Start of Data to process
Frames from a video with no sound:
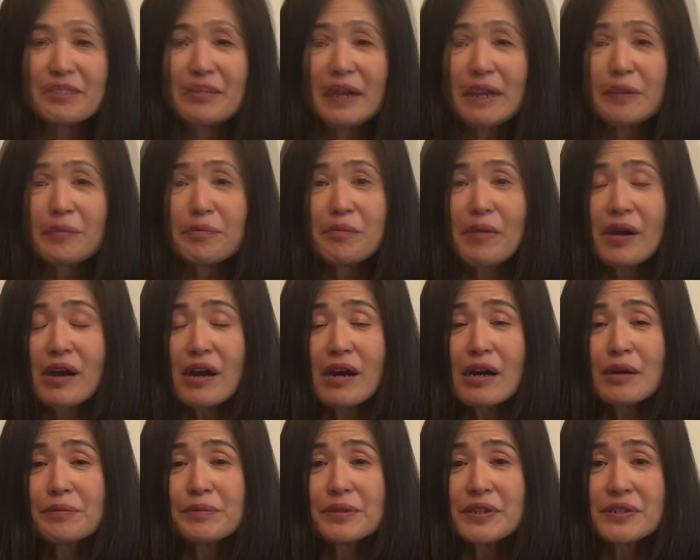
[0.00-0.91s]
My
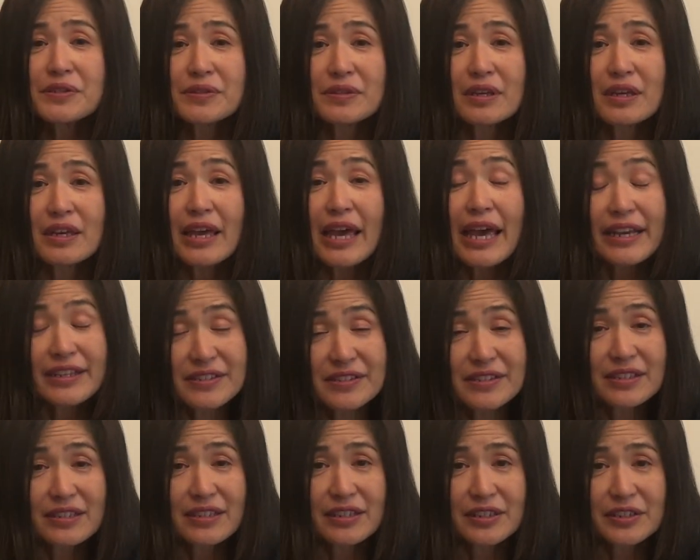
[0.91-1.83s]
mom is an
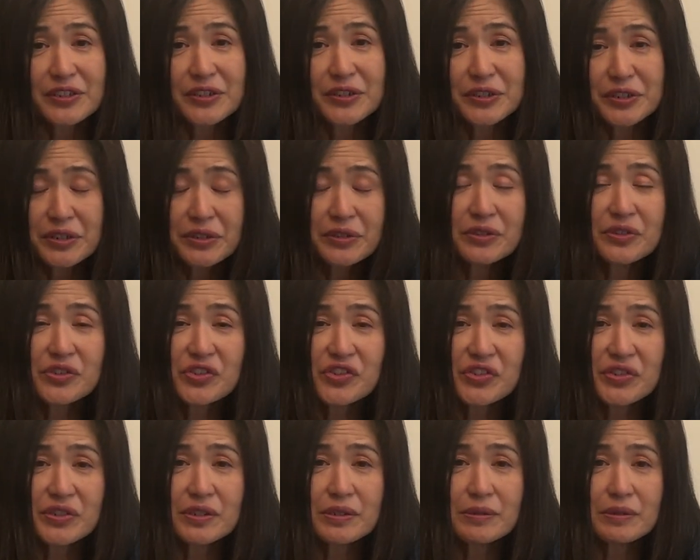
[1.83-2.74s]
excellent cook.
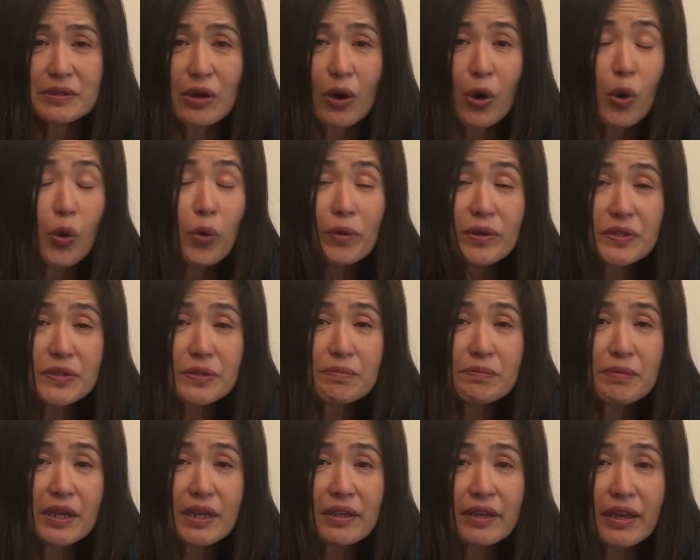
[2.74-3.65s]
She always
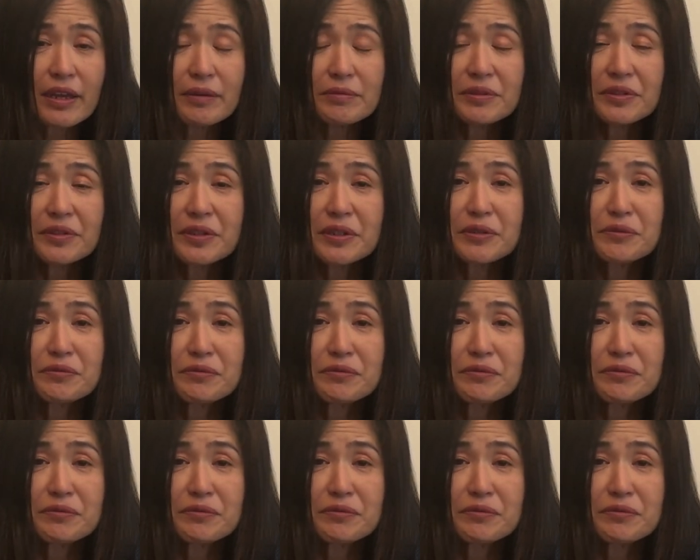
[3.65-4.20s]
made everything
End of Data to process
## Task instructions
Repeat the data word for word, minus any pictures.

## Answer to this exercise
Frames from a video with no sound:
[0.00-0.91s]
My
[0.91-1.83s]
mom is an
[1.83-2.74s]
excellent cook.
[2.74-3.65s]
She always
[3.65-4.20s]
made everything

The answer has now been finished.